How to trim a string to the last "."  
Author Message
Nessy





PostPosted: Sat Nov 24 21:13:31 PST 2007 Top

Excel Misc >> How to trim a string to the last "."

I have 11,000 long text strings in Excel... I had used LEFT operation to
limit the strings to 500 charaters, now I need to trim the strings to the
last available "." so that I can delete those uncompleted sentence after the
last "."

I tried to use "Text to Column", but it does not give me good result...

Please HELP!!

Thank you!

Excel479  
 
 
Ron





PostPosted: Sat Nov 24 21:13:31 PST 2007 Top

Excel Misc >> How to trim a string to the last "." With the original text in A1

This formula (shown in segments for readability) shortens that string to 500
characters, then truncates it after the last period:
B1: =LEFT(LEFT(A1,500),FIND(CHAR(7),
SUBSTITUTE(LEFT(A1,500),".",CHAR(7),LEN(LEFT(A1,500))-
LEN(SUBSTITUTE(LEFT(A1,500),".",""))))+1)

Copy that formula down as far as you need.

Is that something you can work with?
--------------------------

Regards,

Ron
Microsoft MVP (Excel)
(XL2003, Win XP)



>I have 11,000 long text strings in Excel... I had used LEFT operation to
> limit the strings to 500 charaters, now I need to trim the strings to the
> last available "." so that I can delete those uncompleted sentence after
> the
> last "."
>
> I tried to use "Text to Column", but it does not give me good result...
>
> Please HELP!!
>
> Thank you!
>
>




 
 
Rick





PostPosted: Sun Nov 25 00:45:36 PST 2007 Top

Excel Misc >> How to trim a string to the last "." I realize that, using a maximum of 500 characters, you probably will never
run into the situation where there are no periods in the (initially)
truncated string of text; however, if you should ever want to modify this
formula for use in a situation where that possibility exists (that is, if
you ever need to change the 500 to something much, much less), then the
following function will return the string of text, truncated to 500
characters, if there is no periods within the first 500 characters; also, if
A1 is empty, the formula returns the empty string.

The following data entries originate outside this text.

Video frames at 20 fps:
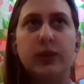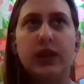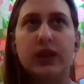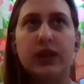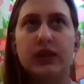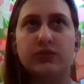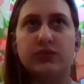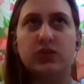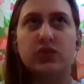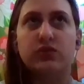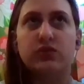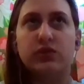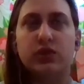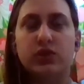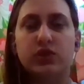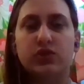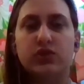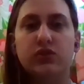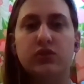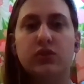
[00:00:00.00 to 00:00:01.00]
it as a
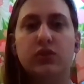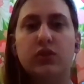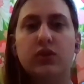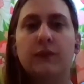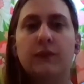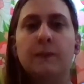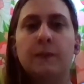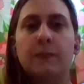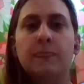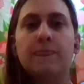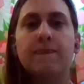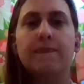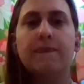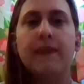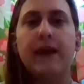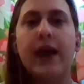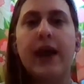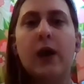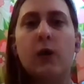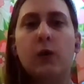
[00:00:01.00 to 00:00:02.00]
traditional
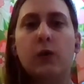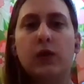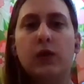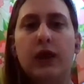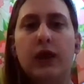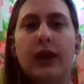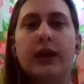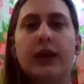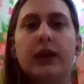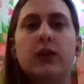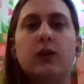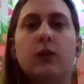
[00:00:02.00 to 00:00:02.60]
outline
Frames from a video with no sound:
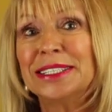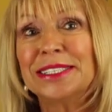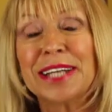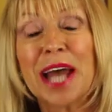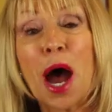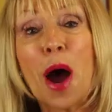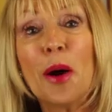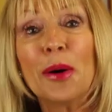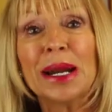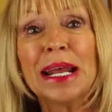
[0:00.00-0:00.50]

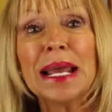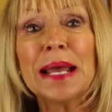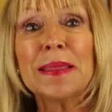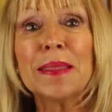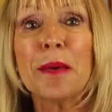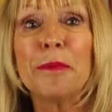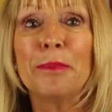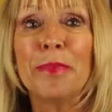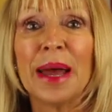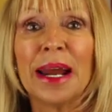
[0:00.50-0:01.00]

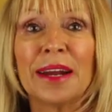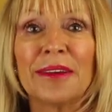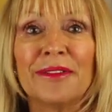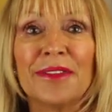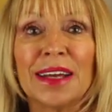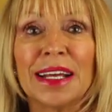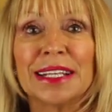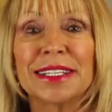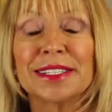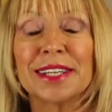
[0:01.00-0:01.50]
touting the
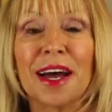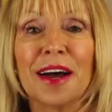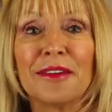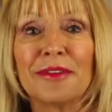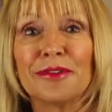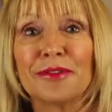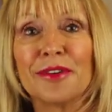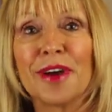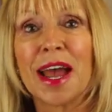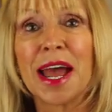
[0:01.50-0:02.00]
benefits
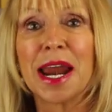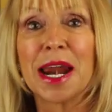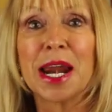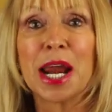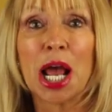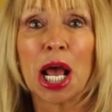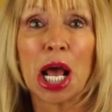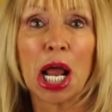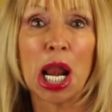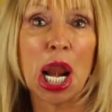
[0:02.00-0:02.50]
of
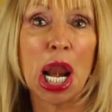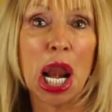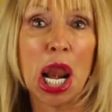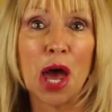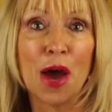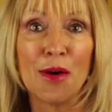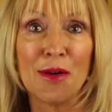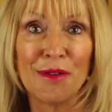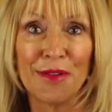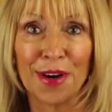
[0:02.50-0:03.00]
red
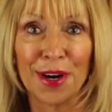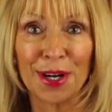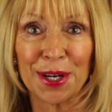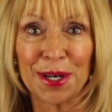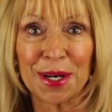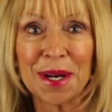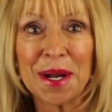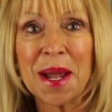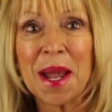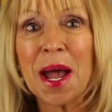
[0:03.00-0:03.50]

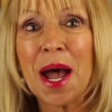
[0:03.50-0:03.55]
clover.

=LEFT(A1,FIND(CHAR(7),SUBSTITUTE(LEFT(A1,500)&".",".",CHAR(7),NOT(ISNUMBER(FIND(".",LEFT(A1,500))))+LEN(LEFT(A1,500))-LEN(SUBSTITUTE(LEFT(A1,500),".","")))))

Although the formula is similar to the one Ron posted, it is built slightly
differently to account for the functionality I outlined above; however, I
did use the same CHAR(7) substitution character that Ron used.

Rick




>I have 11,000 long text strings in Excel... I had used LEFT operation to
> limit the strings to 500 charaters, now I need to trim the strings to the
> last available "." so that I can delete those uncompleted sentence after
> the
> last "."
>
> I tried to use "Text to Column", but it does not give me good result...
>
> Please HELP!!
>
> Thank you!
>
>

 
 
Ron





PostPosted: Sun Nov 25 04:02:48 PST 2007 Top

Excel Misc >> How to trim a string to the last "." On Sun, 25 Nov 2007 00:13:31 -0500, "Ron Coderre"


>This formula (shown in segments for readability) shortens that string to 500
>characters, then truncates it after the last period:
>B1: =LEFT(LEFT(A1,500),FIND(CHAR(7),
>SUBSTITUTE(LEFT(A1,500),".",CHAR(7),LEN(LEFT(A1,500))-
>LEN(SUBSTITUTE(LEFT(A1,500),".",""))))+1)

Your formula also returns the character following the ".". Suggest you omit
the last "+1"


--ron
 
 
VCKW





PostPosted: Sun Nov 25 05:05:00 PST 2007 Top

Excel Misc >> How to trim a string to the last "." Thanks everyone!!! :) It works the way I want and this save me hundred of
hours!!
 
 
Ron





PostPosted: Sun Nov 25 05:50:50 PST 2007 Top

Excel Misc >> How to trim a string to the last "." Thanks, Ron. Good catch.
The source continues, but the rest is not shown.